Please keep the discussion on the mailing list rather than commenting on the wiki (wiki discussions get unwieldy fast).
Flink provides three main SDKs/APIs for writing Dataflow Programs: Table API/SQL, the DataStream API, and the DataSet API. We believe that this is one API too many and propose to deprecate the DataSet API in favor of the Table API/SQL and the DataStream API. Of course, this is easier said than done, so in the following, we will outline why we think that having too many APIs is detrimental to the project and community. We will then describe how we can enhance the Table API/SQL and the DataStream API to subsume the DataSet API's functionality.
In this FLIP, we will not describe all the technical details of how the Table API/SQL and DataStream will be enhanced. The goal is to achieve consensus on the idea of deprecating the DataSet API. There will have to be follow-up FLIPs that describe the necessary changes for the APIs that we maintain.
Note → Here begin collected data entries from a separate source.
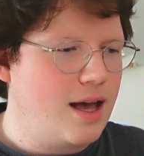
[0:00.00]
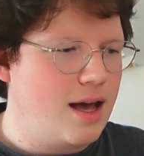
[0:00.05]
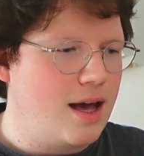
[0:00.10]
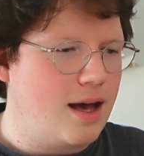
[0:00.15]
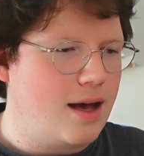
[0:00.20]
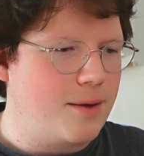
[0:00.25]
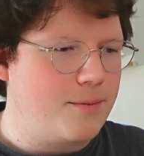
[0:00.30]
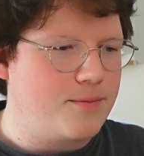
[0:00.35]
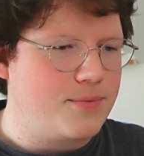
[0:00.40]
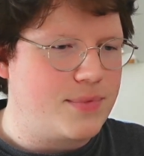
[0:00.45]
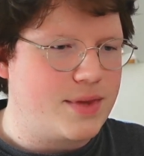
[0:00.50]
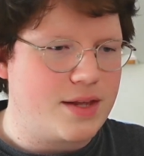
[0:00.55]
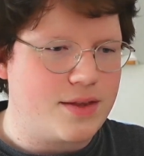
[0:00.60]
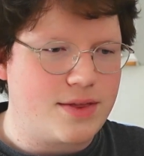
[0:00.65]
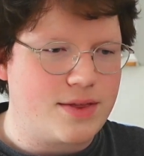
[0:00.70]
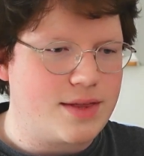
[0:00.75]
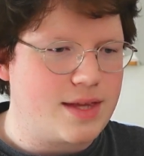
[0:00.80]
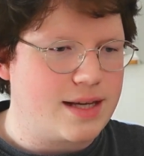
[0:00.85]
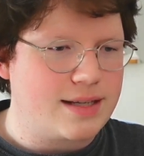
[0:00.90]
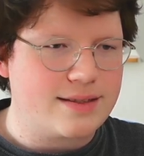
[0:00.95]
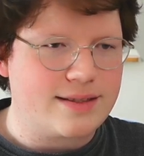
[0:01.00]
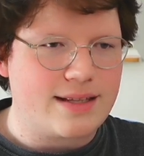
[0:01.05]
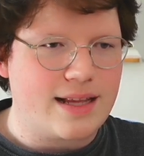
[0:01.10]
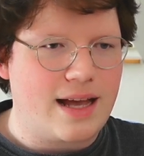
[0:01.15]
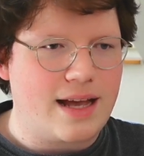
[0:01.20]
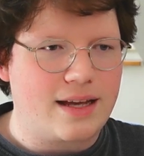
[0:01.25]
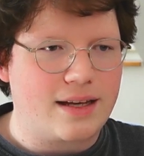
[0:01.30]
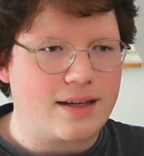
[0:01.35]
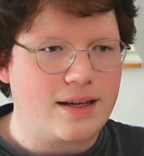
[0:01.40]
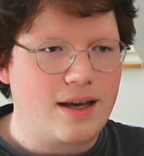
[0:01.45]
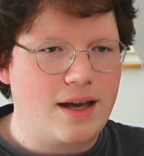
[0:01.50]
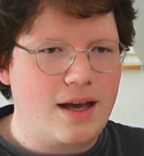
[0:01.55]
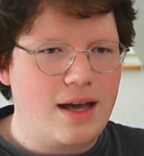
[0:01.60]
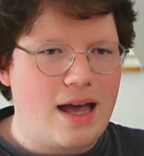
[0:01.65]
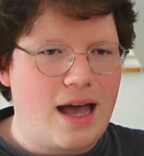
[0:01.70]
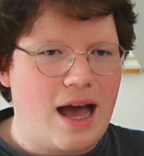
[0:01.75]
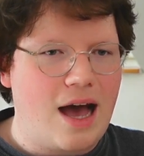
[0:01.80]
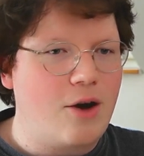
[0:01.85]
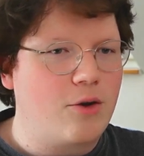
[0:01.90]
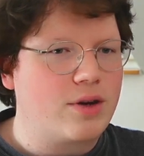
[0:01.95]
Um, things like
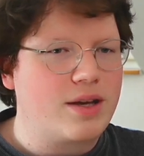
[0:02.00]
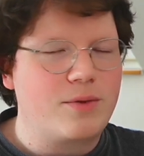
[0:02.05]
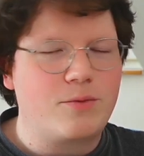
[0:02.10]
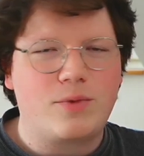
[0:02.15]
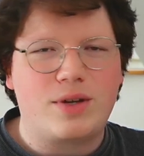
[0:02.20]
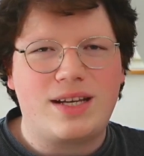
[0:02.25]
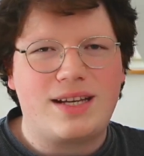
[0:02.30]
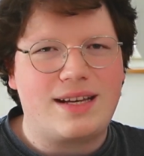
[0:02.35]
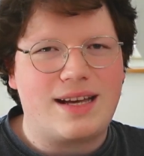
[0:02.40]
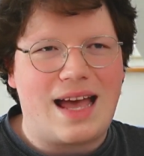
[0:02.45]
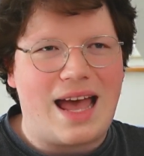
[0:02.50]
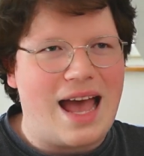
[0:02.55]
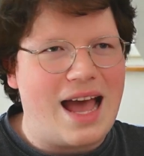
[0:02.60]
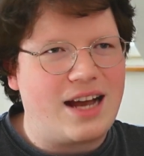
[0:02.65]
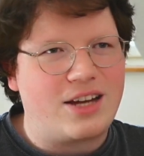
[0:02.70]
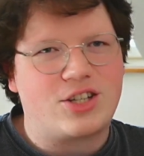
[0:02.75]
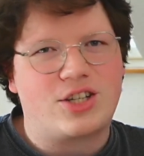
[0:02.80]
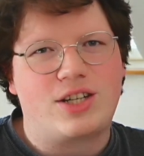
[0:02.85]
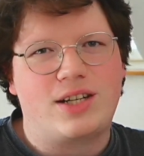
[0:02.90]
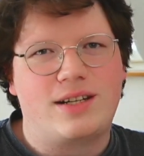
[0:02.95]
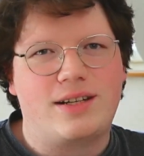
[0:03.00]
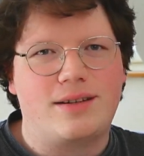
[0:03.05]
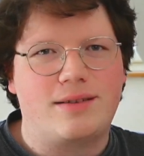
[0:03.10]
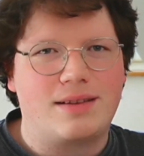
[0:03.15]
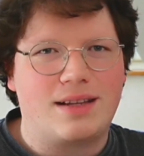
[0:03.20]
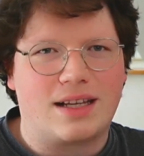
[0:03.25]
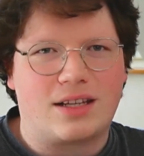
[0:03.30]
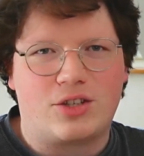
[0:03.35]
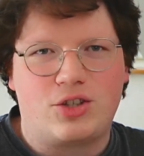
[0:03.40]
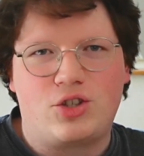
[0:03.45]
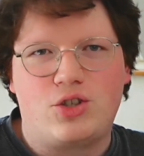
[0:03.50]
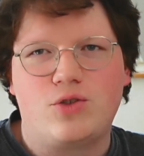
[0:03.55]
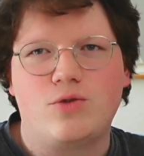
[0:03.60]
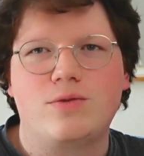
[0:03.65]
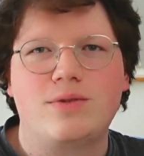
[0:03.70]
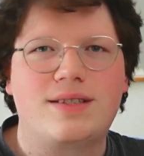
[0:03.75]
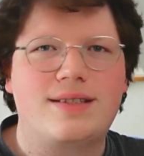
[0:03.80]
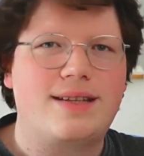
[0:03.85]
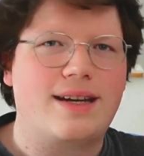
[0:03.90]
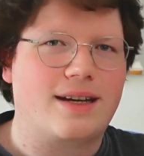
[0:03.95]
how can we actually like
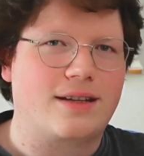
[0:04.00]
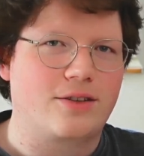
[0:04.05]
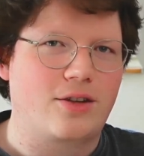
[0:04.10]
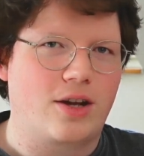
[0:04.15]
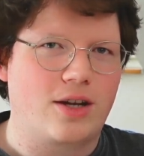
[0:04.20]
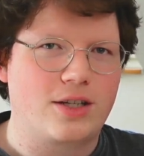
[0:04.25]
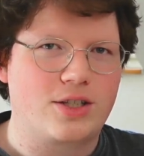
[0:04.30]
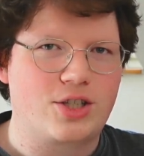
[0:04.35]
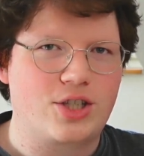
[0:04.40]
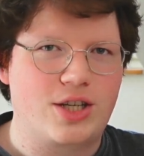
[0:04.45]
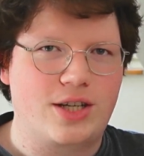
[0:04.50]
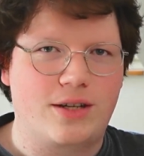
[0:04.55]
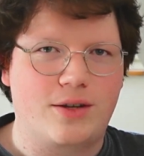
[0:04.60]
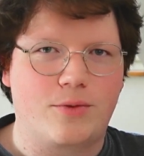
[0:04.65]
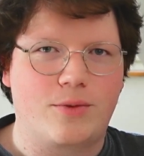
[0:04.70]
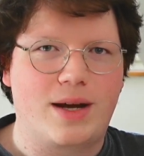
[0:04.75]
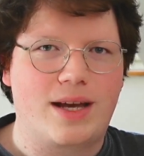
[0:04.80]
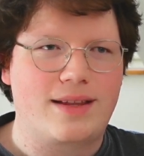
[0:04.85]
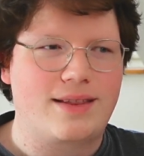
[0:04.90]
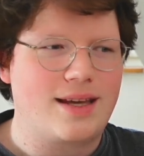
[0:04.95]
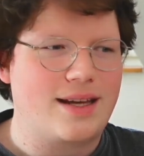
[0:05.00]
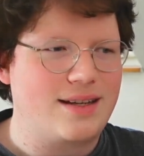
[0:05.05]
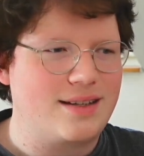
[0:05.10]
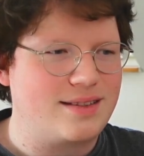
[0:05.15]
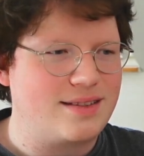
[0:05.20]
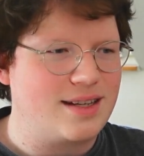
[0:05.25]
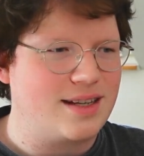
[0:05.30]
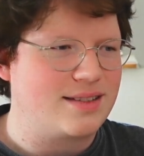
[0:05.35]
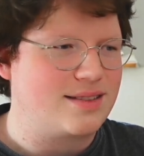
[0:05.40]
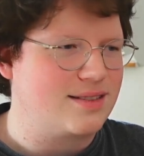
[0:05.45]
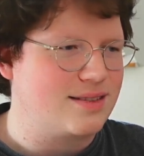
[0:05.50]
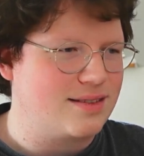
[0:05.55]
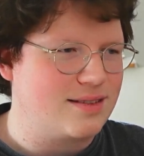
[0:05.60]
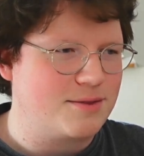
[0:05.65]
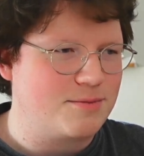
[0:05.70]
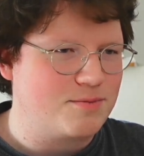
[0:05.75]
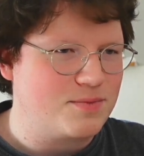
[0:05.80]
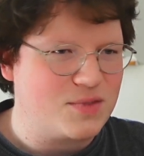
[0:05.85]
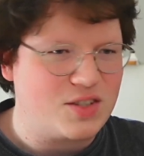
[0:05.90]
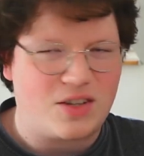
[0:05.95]
use technology in a way that it
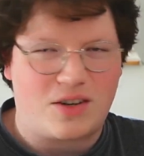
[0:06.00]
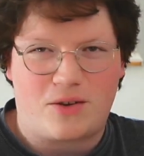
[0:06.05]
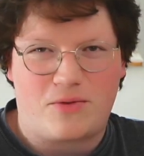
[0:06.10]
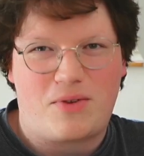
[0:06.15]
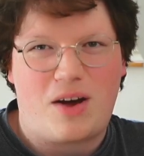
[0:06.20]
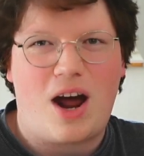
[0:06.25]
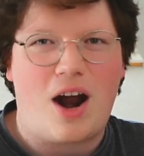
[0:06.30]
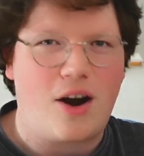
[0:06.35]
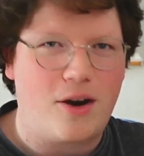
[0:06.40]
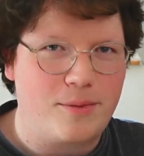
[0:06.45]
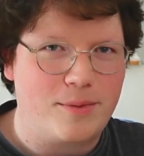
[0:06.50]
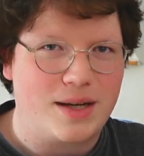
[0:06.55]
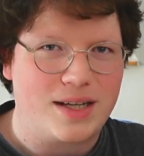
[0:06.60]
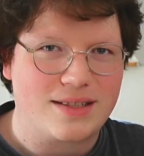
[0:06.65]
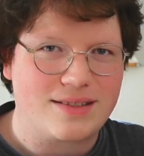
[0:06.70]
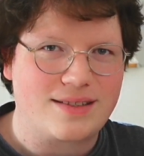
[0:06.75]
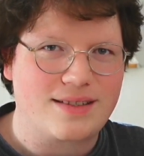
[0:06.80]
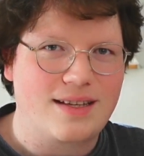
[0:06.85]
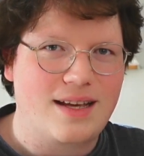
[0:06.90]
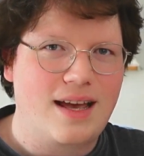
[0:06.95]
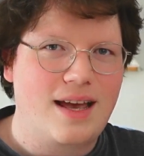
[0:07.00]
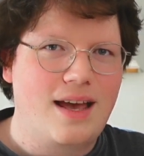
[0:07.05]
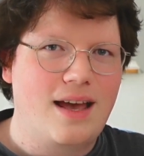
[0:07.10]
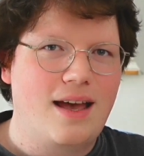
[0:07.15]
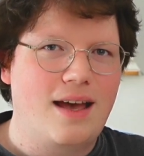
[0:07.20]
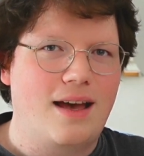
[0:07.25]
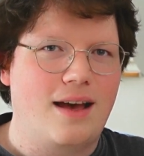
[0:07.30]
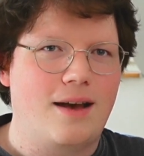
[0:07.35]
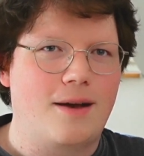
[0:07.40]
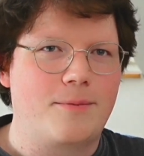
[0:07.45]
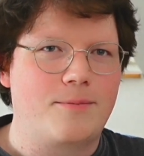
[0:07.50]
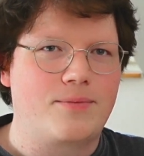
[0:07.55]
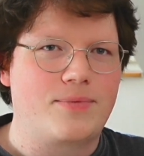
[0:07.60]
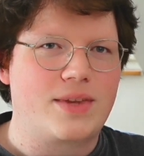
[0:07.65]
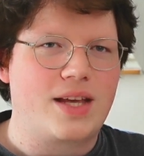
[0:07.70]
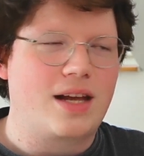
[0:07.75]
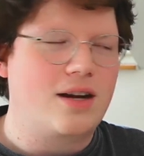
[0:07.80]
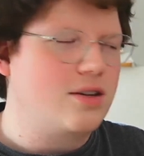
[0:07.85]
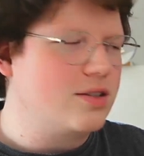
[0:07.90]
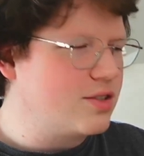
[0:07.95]
doesn't sort of harm us,
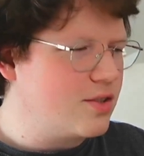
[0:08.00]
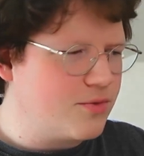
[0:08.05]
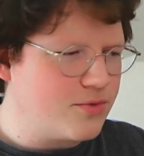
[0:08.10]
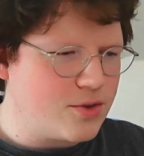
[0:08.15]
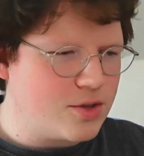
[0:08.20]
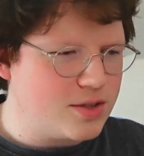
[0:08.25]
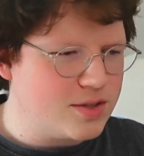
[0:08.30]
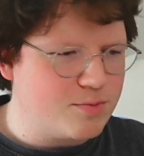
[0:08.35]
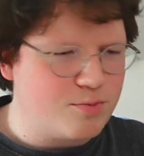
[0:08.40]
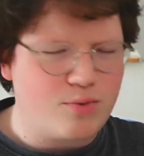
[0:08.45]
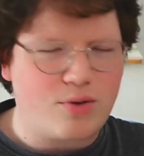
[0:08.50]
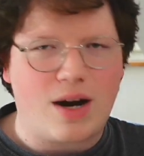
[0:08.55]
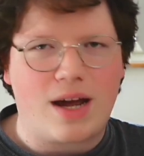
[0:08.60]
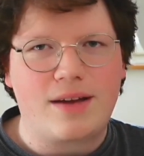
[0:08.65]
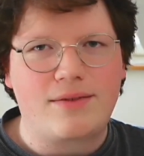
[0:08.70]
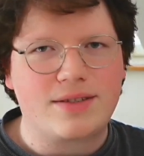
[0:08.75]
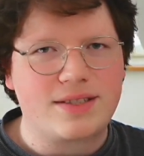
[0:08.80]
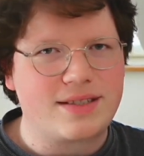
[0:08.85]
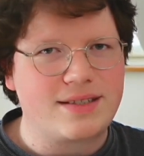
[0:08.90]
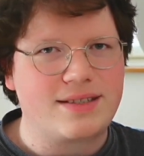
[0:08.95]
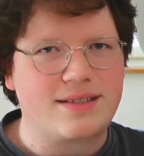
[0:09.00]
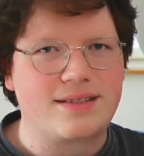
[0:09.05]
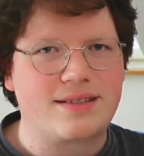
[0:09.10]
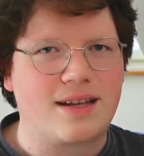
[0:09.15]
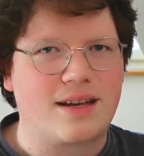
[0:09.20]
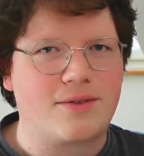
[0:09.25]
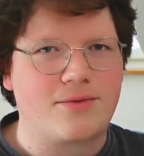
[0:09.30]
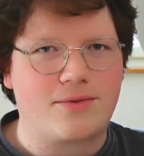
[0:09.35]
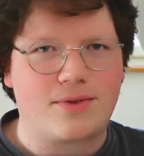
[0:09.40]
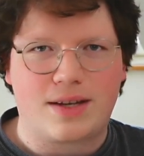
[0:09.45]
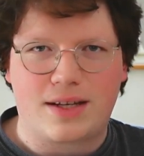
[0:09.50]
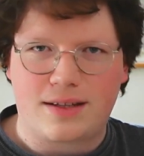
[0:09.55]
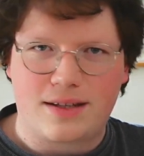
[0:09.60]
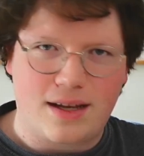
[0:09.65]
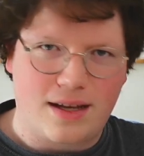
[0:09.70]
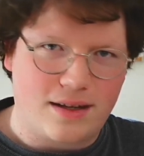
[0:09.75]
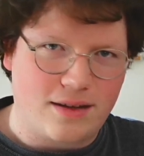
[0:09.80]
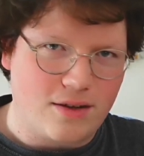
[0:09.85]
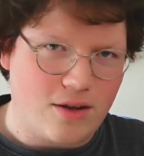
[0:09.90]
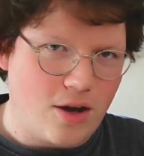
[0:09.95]
um, and also of course privacy stuff and
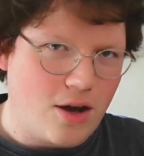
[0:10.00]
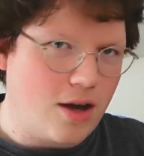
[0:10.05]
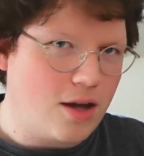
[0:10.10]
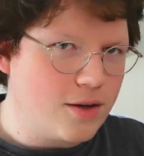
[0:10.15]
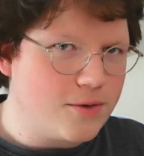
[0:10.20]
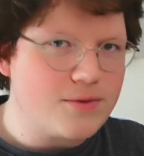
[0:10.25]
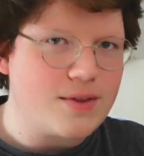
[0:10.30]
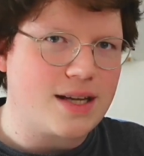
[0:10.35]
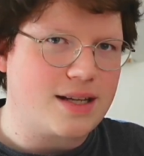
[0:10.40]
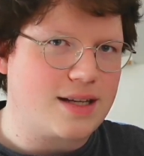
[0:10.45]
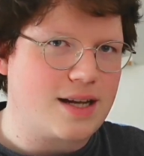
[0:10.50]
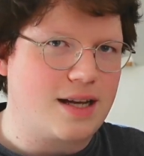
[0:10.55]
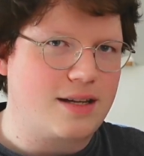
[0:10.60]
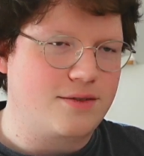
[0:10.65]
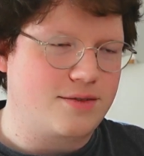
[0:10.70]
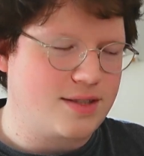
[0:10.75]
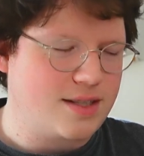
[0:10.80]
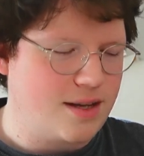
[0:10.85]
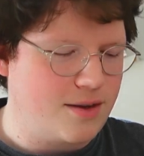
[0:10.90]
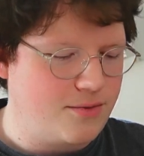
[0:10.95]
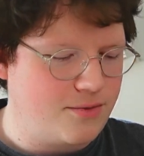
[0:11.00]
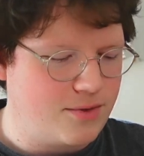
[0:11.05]
and all of that kind of stuff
Why does Flink have three APIs?
The three APIs have developed organically over the lifetime of the project and were designed initially for specific use cases. The DataSet API is Flink's oldest API and supports batch-style execution on bounded data. Some may not remember, but Flink was originally a batch processor. Early on, the community realized its pipeline-based architecture was well suited for stream processing which gave rise to the DataStream API. The latter was developed for unbounded, streaming use cases and has special facilities for dealing with state, event-time, and windowing. As Flink became popular in the analytics space, Table API/SQL was introduced to provide a higher-level, relational API that supports both batch and stream processing.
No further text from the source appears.